The Power of Restraint: Matt Damon in The Good Shepherd

I resisted going to see The Good Shepherd because it looked long and dreary. I admire Robert De Niro as an actor, but had my doubts about his direction of the film. It turns out that I was wrong. The Good Shepherd held my attention throughout, and it finds much tension in the dry image of a formally dressed spy administrator. For much of the film, Edward Wilson (Matt Damon) wears a coat and tie, a fuddy-duddy 1950s style fedora, and horn-rimmed glasses. Carefully shaved and groomed, he represents propriety taken to the point of near-parody. In Washington DC, Wilson takes the bus to work like a just another corporate drone, but the man is full of secrets that stretch back to his youth, and Matt Damon is perfect for the part. Damon has always known how to pick smart characters and he relies here on underplaying his delivery so the viewer is forced to try to decipher what goes on behind his eyes. Even in the popular The Bourne Supremacy series, he conveys cool calculation to add complexity to the role of an action figure. Wilson’s character is even more subtle in the way that he can both profit from and regret his extraordinary restraint. He knows how to keep his mouth shut, how to excel behind the scenes, but the more he succeeds as a spy, the more he must betray his family and his desires for human contact.

By using a series of flashbacks that stretch back to Wilson’s youth in the 1930s, screenwriter Eric Roth pieces together a story of a young idealistic man whose involvement in a prominent Yale secret society, the Skull and Bones, gives him access to men in high places (senators, presidents) who depend on his loyalty in the society so they can trust him to take on sensitive high level intelligence jobs.
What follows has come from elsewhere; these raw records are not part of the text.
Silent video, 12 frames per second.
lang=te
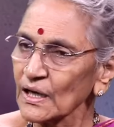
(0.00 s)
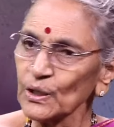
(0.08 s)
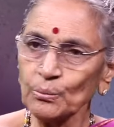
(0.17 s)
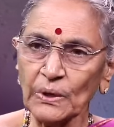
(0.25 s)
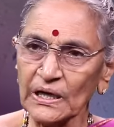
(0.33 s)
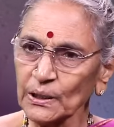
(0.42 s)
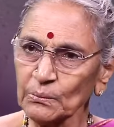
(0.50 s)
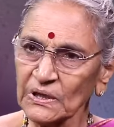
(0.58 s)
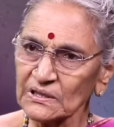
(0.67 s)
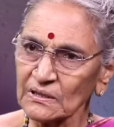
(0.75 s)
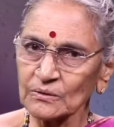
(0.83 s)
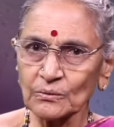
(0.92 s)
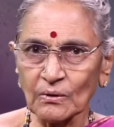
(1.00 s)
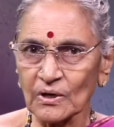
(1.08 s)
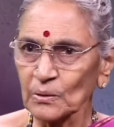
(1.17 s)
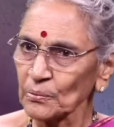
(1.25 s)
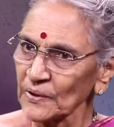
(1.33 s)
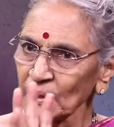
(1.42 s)
కానీ బల్లికి మాత్రం
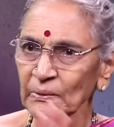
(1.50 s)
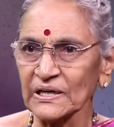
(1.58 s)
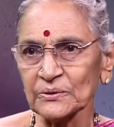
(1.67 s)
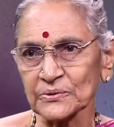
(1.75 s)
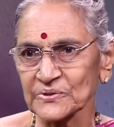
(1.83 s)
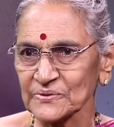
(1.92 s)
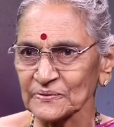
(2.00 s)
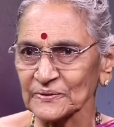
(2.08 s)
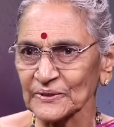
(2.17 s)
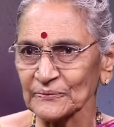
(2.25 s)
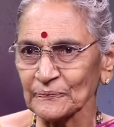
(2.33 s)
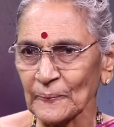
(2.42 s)
తోకపోయినా మళ్ళీ వస్తుంది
Once Wilson successfully spies on his Yale English professor Dr. Fredericks (played by Michael Gambon) who reputedly has ties to the Nazis through the American-German Cultural Committee, General Bill Sullivan (Robert De Niro) gives Wilson the go ahead to infiltrate British intelligence during World War II. As a young man, Wilson tries to have a relationship with a deaf woman, and this becomes one of the many subtle patterns in the film. He seems to prefer deaf love interests because they are less likely to overhear his spy communications. In spite of this tendency, a sorority girl named Clover (Angelina Jolie) manages to seduce him so that she instantly gets pregnant. So without any emotion for her, Wilson does the right thing and marries her before leaving for the London blitz to learn about British espionage.

While the overlapping flashbacks can be confusing, the movie keeps returning to 1961 with hints of things in the CIA going wrong with the their involvement in the Bay of Pigs fiasco in Cuba. Also, De Niro unifies the film with image patterns and one key mystery—a black and white photograph of a couple in bed and a tape of them talking. Wilson has his underlings gradually figure out from clues in the tape and the photo where the photograph was taken, and who the young couple are.
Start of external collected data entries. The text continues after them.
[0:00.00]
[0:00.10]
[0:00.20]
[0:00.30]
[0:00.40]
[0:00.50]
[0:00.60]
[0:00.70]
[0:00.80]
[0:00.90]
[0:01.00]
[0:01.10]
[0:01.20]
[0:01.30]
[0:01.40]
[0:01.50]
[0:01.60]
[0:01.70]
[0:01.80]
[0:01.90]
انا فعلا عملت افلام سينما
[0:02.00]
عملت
The gradual unfolding of that mystery has much in common with Francis Ford Coppola’s movie The Conversation, where a single tape holds layers of meaning that also gradually hint a big plot twist later in the film. As Wilson’s job obliges him to get more brutal in his techniques, one can see how the CIA has always had a God-like power to work covertly to undermine South American regimes, and to basically do whatever it pleases, but in Wilson’s case, all of his power comes at a price. As General Sullivan points out, Wilson can trust no one, most especially his family. His increasing power in the CIA is directly proportionate to the multiple betrayals of everyone he knows.

Oddly, Russian spies prove Wilson best friends in a way, because they know him best. Their code name for him is “Mother,” and their secret encounters with him become almost affectionate while back at home Angelina Jolie has tantrums, saying “I live with a ghost!” Ultimately, the ironically titled The Good Shepherd is all about the power of restraint, but also its cost. But as Wilson learns how to use murder and torture to get what he wants, one is reminded of the advice of Dr. Fredericks right before he is killed as a spy who knows too much: “Get out while you still can, while you still have a soul.”